Medical Imaging AI Is Putting Your Privacy at Risk — What You Need to Know

Medical Imaging AI Is Putting Your Privacy at Risk — What You Need to Know

Artificial intelligence is changing how doctors read X‑rays, CT scans, and MRIs. It can spot tumors faster, reduce measurement errors, and even detect diseases radiologists might miss. For many patients, that sounds like good news. But there is a less visible side to these tools: the privacy of your medical images.

The Radiological Society of North America (RSNA) recently published a sobering overview of the risks. In a May 2026 article, the society warned that as medical imaging AI becomes more widespread, so do the chances that your private health data could be exposed, re‑identified, or used in ways you never agreed to. The term “Pandora’s box” appears in the article’s title for a reason.

What happened

The RSNA piece outlines how privacy risks arise at several points in the AI pipeline. First, most medical imaging AI is built using large datasets of patient scans. These datasets are often shared among hospitals, research institutions, and private companies. Even when metadata like your name and date of birth are stripped, imaging data can still contain enough information to identify you.

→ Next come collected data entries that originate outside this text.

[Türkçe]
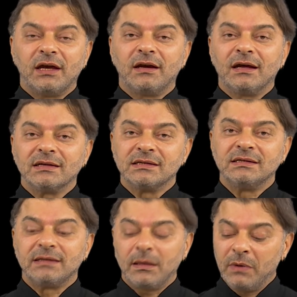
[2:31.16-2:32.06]
yarayan
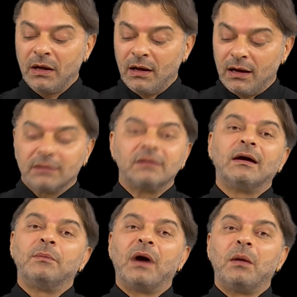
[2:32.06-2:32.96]
sistem,
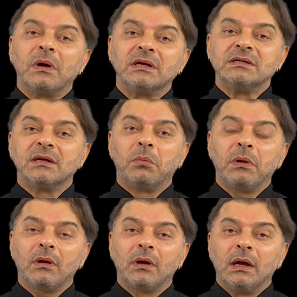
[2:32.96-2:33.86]
hatta parmak izi
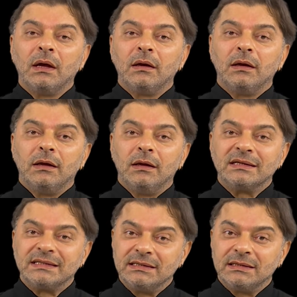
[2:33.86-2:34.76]
gibi e,
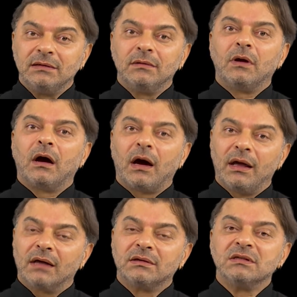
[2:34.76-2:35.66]
sizin
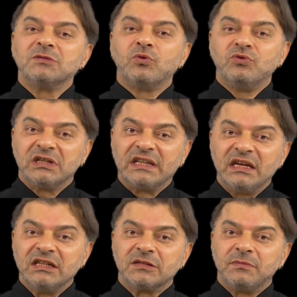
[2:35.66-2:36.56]
hayatınız boyunca
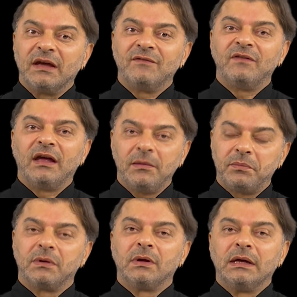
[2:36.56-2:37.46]
değişmeyen ve
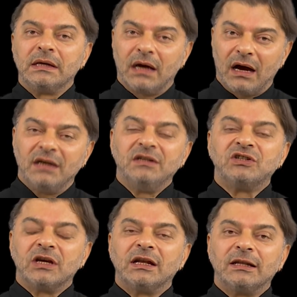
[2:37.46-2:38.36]
hep aynı
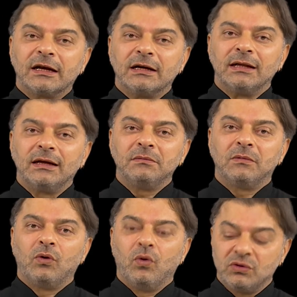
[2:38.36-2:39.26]
şekilde kalan
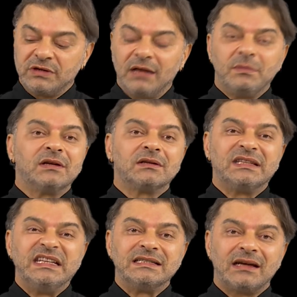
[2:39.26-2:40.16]
özel bir
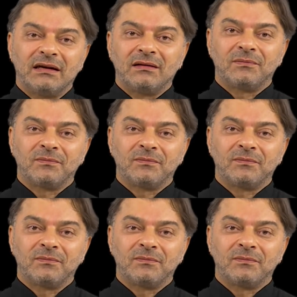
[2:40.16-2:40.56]
dizayn.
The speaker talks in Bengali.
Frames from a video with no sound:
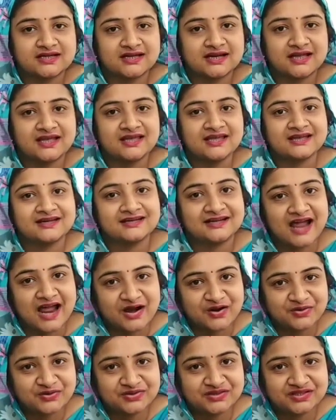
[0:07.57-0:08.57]
জানাই
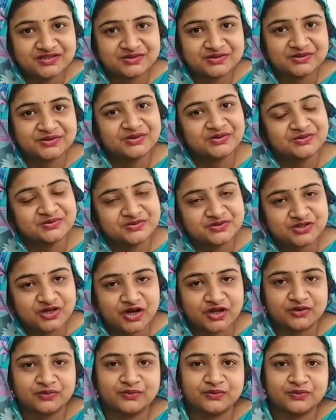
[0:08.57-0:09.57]
রানন্দিত
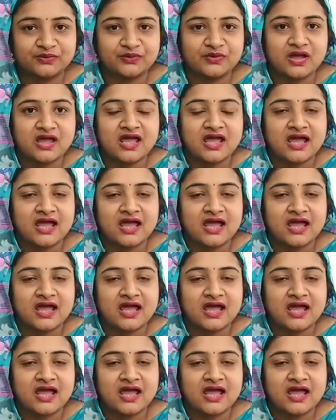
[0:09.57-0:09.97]
জয় গুরু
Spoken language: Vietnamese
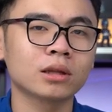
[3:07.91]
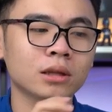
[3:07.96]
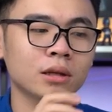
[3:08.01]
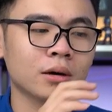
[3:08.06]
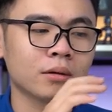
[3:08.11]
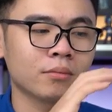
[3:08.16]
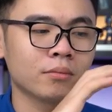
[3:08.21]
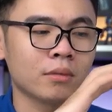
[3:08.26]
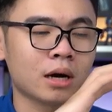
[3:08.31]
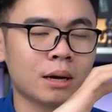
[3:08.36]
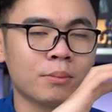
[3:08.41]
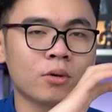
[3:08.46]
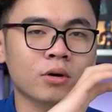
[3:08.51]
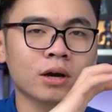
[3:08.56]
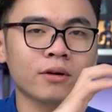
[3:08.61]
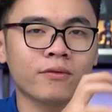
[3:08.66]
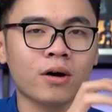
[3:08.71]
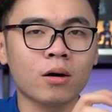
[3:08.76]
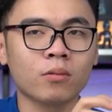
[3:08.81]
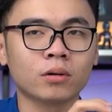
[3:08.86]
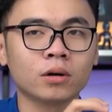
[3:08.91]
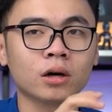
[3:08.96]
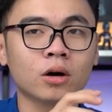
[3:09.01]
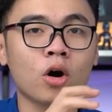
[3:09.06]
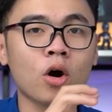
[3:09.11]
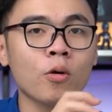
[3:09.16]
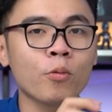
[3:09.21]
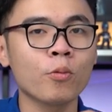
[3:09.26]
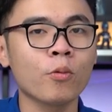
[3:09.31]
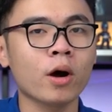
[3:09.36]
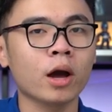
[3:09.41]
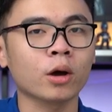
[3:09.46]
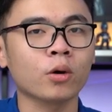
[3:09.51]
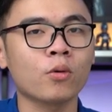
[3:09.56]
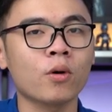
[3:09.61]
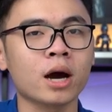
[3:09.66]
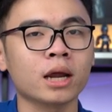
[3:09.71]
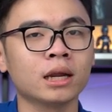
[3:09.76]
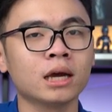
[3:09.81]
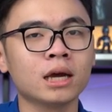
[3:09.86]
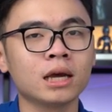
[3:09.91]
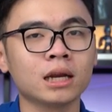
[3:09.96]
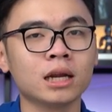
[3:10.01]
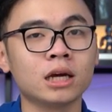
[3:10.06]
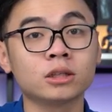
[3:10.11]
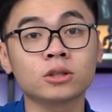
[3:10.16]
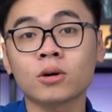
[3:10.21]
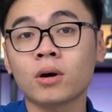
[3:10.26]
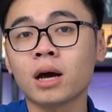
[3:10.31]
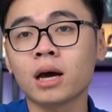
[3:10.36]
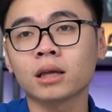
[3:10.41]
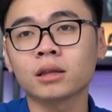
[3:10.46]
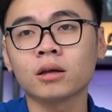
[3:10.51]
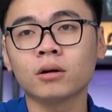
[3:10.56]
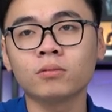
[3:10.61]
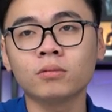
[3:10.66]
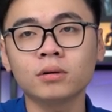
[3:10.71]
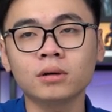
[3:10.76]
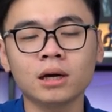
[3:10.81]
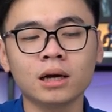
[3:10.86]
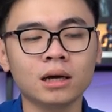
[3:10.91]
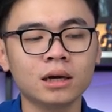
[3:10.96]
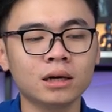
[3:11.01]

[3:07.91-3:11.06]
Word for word: được bởi một cái vòng được ốp ngoài quạt để cho hệ thống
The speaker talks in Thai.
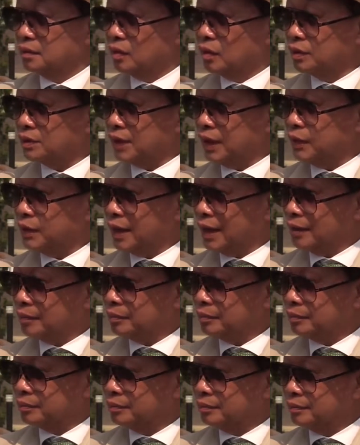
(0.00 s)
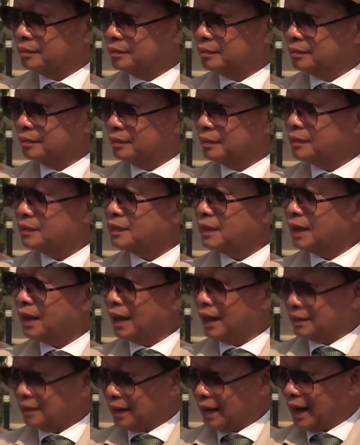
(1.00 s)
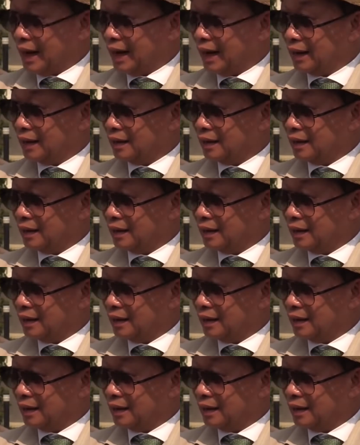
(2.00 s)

ของสารยธรรมอันตราย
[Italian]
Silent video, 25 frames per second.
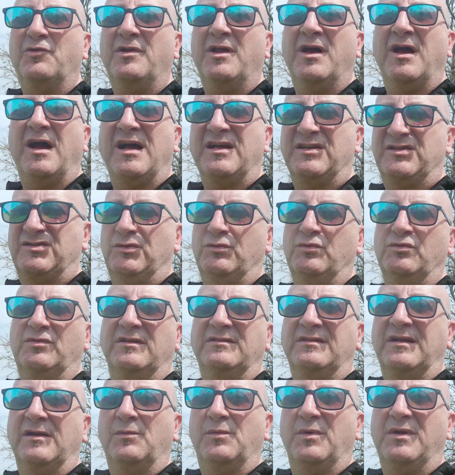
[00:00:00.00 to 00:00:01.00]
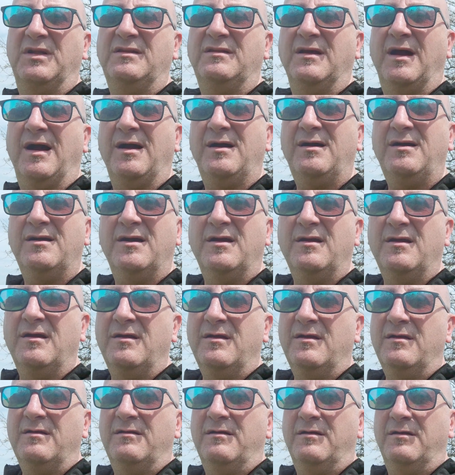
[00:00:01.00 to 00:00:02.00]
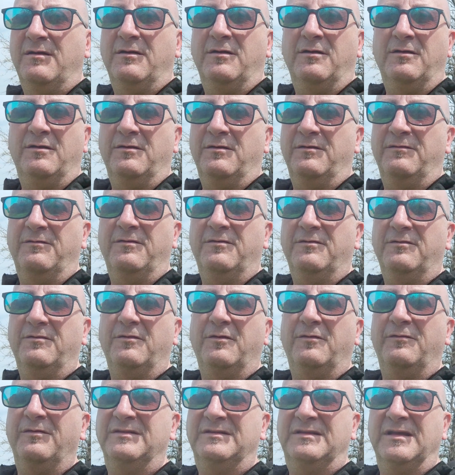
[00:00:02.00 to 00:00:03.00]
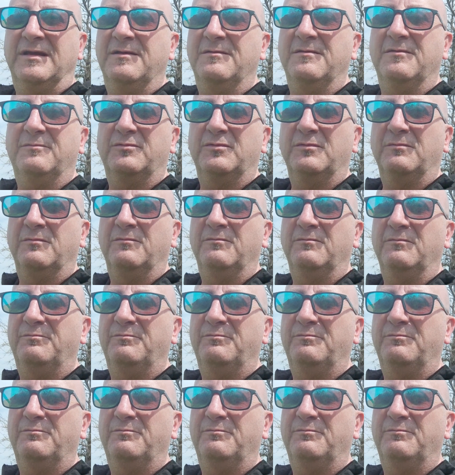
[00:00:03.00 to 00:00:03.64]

con assoluta tranquillità, eh, ovviamente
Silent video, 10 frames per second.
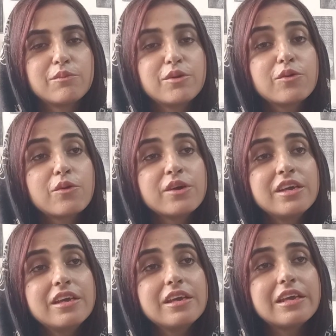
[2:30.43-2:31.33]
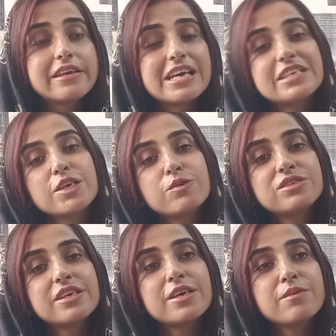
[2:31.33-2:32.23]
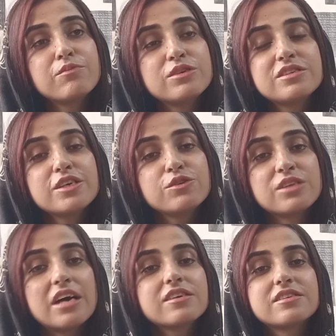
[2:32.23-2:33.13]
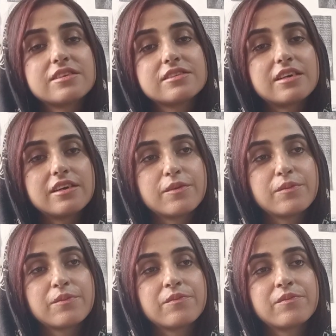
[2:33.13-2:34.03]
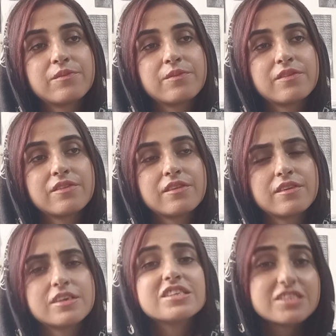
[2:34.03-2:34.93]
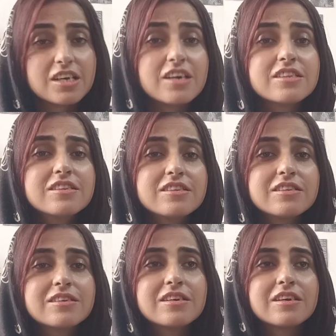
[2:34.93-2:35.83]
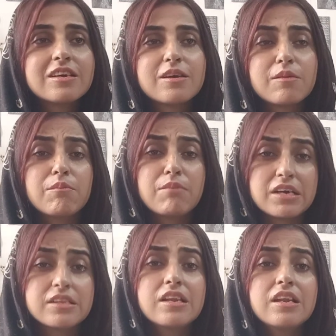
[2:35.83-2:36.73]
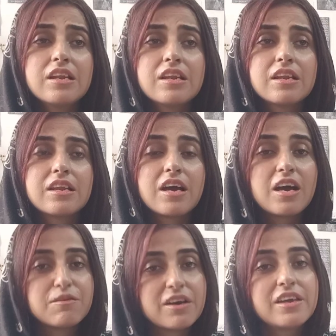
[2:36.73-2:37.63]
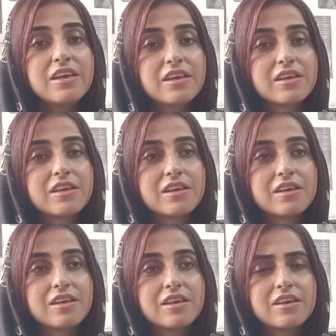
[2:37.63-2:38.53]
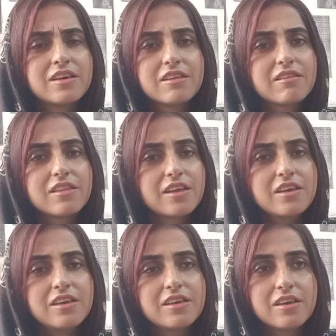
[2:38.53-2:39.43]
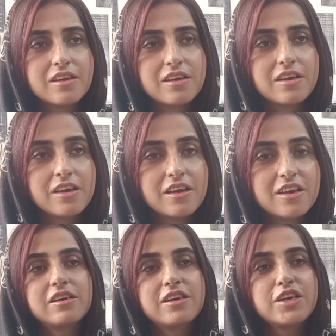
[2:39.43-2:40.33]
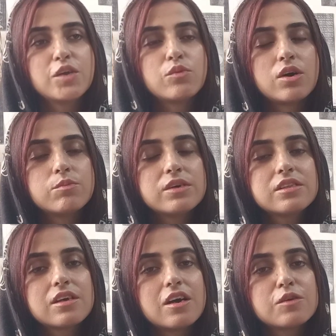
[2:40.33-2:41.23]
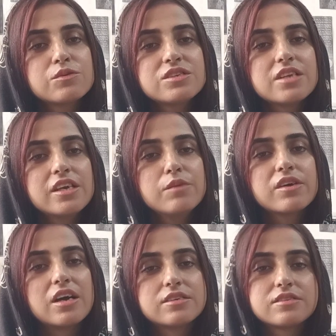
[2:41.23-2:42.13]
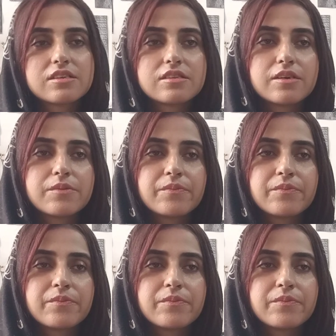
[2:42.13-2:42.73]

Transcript: फिर कोई कैसे उसे मुझसे जुदा कर सकता है चांद बादल हवाएं नहीं ये मोहब्बत का कुछ नहीं बिगाड़ सकते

For example, a 3D CT scan of the head can be used to reconstruct a recognizable face. Researchers have demonstrated that algorithms can match such reconstructions to public databases, re‑identifying the patient. In other cases, subtle patterns in the scan—such as unique bone structures or implanted devices—can act as fingerprints. And if the training data is shared with third parties, there is often little oversight over how long they keep it or what they do with it.

The article also points out that many patients are never explicitly told their images will be used to train AI. Consent forms may bury the detail in dense language, or providers may rely on broad “treatment, payment, and operations” clauses that arguably cover AI development. Several recent studies, referenced by RSNA, show that the majority of patients want to be asked before their scans are used for this purpose.

Why it matters for everyday patients

For the average person, the biggest concern is loss of control. Once your medical image is in a research database or a company’s cloud, you have little say over who accesses it. Even if the data is supposedly de‑identified, the re‑identification attacks mentioned above are not just theoretical—they have been demonstrated in academic papers and at security conferences.

A second issue is potential discrimination. Health data is sensitive. If an insurer or employer learns that a scan revealed early signs of a condition (even a false positive), they could use that information against you. Current anti‑discrimination laws, such as the Genetic Information Nondiscrimination Act (GINA), do not cover most imaging results. And while HIPAA sets a national floor for health privacy, it has notable gaps. For instance, HIPAA does not directly regulate companies that receive de‑identified data, even if that data is later re‑identified.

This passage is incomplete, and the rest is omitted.